● Task requirements
All that is needed is each line of the entries holding the word "frames", copied as it stands.

● Exercise material
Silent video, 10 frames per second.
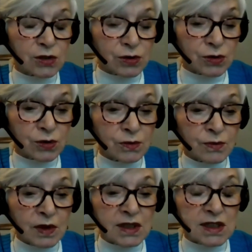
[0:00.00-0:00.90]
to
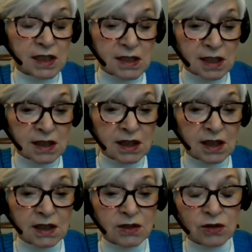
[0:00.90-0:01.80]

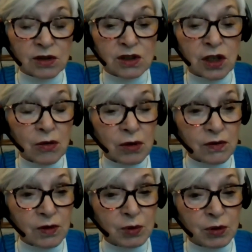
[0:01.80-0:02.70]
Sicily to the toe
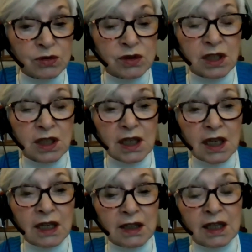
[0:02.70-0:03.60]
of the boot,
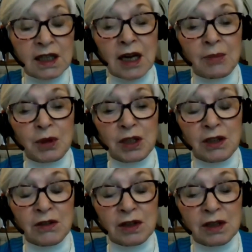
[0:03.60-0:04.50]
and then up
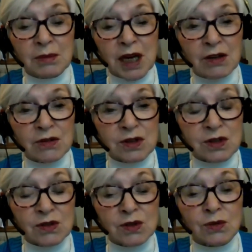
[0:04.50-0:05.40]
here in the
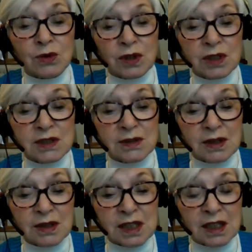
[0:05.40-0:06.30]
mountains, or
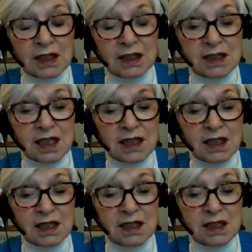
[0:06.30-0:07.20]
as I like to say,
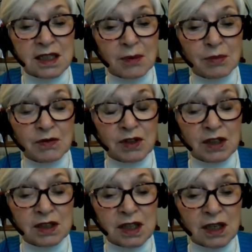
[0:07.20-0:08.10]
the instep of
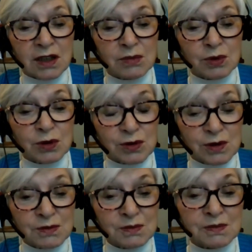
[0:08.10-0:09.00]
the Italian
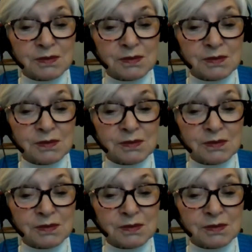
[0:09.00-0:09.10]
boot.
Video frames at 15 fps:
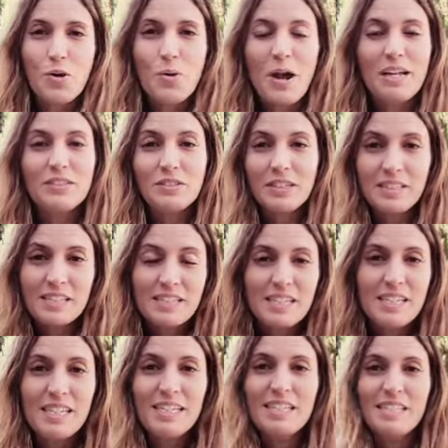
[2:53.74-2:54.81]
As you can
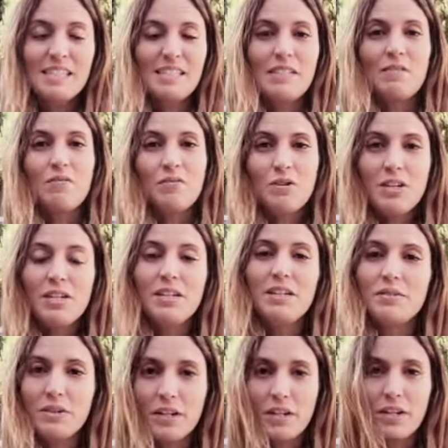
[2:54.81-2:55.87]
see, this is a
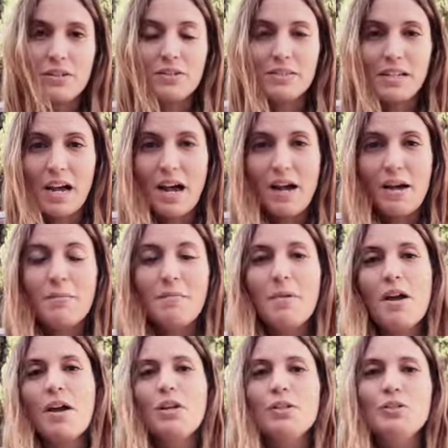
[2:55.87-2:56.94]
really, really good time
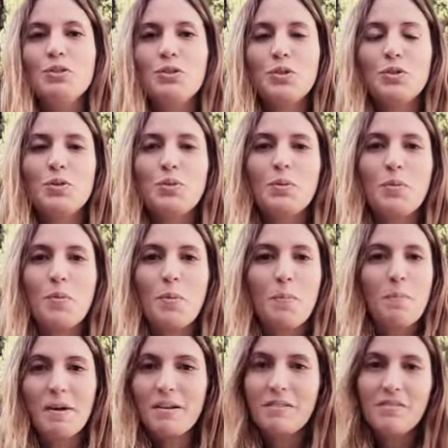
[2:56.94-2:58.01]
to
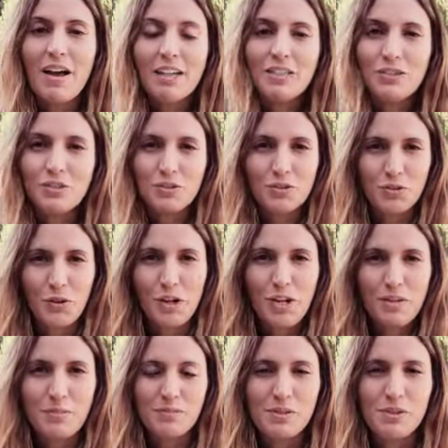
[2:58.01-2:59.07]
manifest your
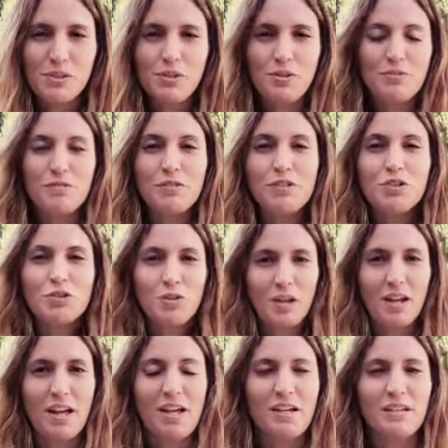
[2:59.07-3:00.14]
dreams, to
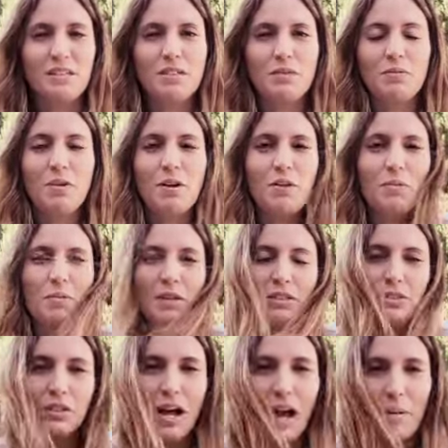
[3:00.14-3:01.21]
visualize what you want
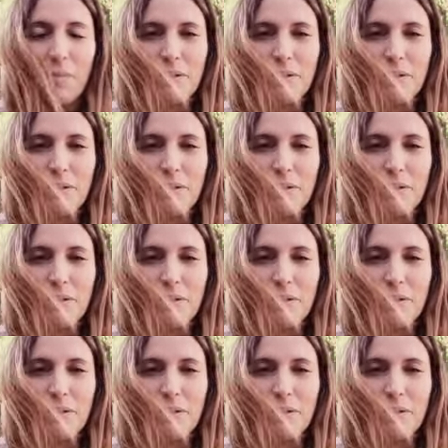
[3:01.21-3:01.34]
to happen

● Solution to the problem
Silent video, 10 frames per second.
Video frames at 15 fps:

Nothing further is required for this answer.